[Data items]
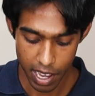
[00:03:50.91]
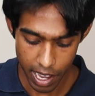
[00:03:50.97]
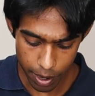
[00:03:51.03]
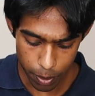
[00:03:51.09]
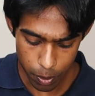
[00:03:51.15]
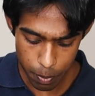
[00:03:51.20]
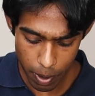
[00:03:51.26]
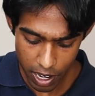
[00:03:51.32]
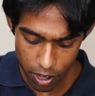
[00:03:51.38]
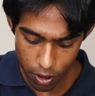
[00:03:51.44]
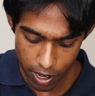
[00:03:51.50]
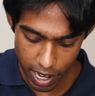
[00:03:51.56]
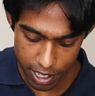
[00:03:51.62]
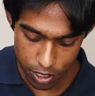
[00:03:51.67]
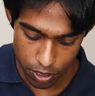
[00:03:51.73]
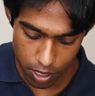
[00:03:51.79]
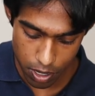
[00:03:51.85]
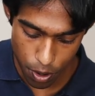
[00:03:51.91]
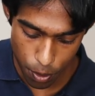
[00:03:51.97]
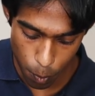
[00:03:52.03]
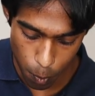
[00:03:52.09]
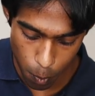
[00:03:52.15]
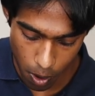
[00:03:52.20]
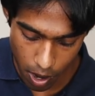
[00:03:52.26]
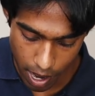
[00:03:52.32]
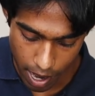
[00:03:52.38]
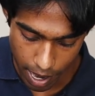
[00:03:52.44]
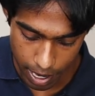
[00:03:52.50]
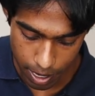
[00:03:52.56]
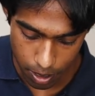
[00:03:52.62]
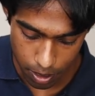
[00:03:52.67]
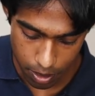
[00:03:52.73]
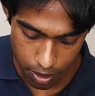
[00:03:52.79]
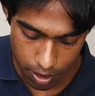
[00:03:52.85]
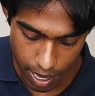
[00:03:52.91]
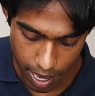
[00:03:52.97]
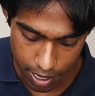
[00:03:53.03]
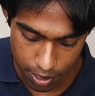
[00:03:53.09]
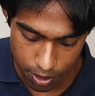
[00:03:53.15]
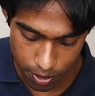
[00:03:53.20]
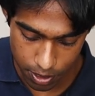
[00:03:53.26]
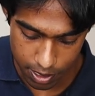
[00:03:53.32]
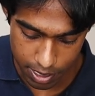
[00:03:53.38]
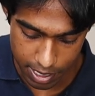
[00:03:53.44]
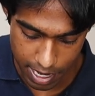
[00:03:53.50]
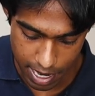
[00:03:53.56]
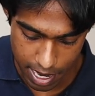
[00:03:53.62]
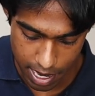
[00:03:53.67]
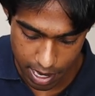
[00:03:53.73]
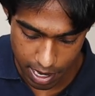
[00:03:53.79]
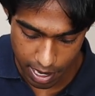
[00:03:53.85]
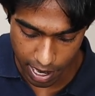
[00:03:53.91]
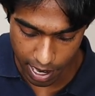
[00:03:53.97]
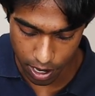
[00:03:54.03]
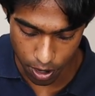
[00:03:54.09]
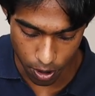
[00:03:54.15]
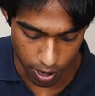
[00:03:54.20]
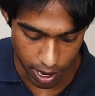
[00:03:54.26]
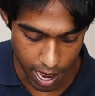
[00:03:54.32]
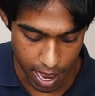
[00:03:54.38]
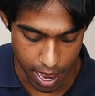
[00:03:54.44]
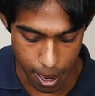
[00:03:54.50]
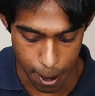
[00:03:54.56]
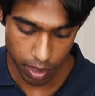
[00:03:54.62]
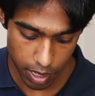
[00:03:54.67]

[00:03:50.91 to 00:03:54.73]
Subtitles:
and we might not actually know why the answer is D and not A.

> _Your task_:
Here the job is to retype exactly the lines that start at the one containing "[00:03:51.44]" and run through the end of the records above, leaving out pictures.

> _Expected output_:
[00:03:51.44]
[00:03:51.50]
[00:03:51.56]
[00:03:51.62]
[00:03:51.67]
[00:03:51.73]
[00:03:51.79]
[00:03:51.85]
[00:03:51.91]
[00:03:51.97]
[00:03:52.03]
[00:03:52.09]
[00:03:52.15]
[00:03:52.20]
[00:03:52.26]
[00:03:52.32]
[00:03:52.38]
[00:03:52.44]
[00:03:52.50]
[00:03:52.56]
[00:03:52.62]
[00:03:52.67]
[00:03:52.73]
[00:03:52.79]
[00:03:52.85]
[00:03:52.91]
[00:03:52.97]
[00:03:53.03]
[00:03:53.09]
[00:03:53.15]
[00:03:53.20]
[00:03:53.26]
[00:03:53.32]
[00:03:53.38]
[00:03:53.44]
[00:03:53.50]
[00:03:53.56]
[00:03:53.62]
[00:03:53.67]
[00:03:53.73]
[00:03:53.79]
[00:03:53.85]
[00:03:53.91]
[00:03:53.97]
[00:03:54.03]
[00:03:54.09]
[00:03:54.15]
[00:03:54.20]
[00:03:54.26]
[00:03:54.32]
[00:03:54.38]
[00:03:54.44]
[00:03:54.50]
[00:03:54.56]
[00:03:54.62]
[00:03:54.67]

[00:03:50.91 to 00:03:54.73]
Subtitles:
and we might not actually know why the answer is D and not A.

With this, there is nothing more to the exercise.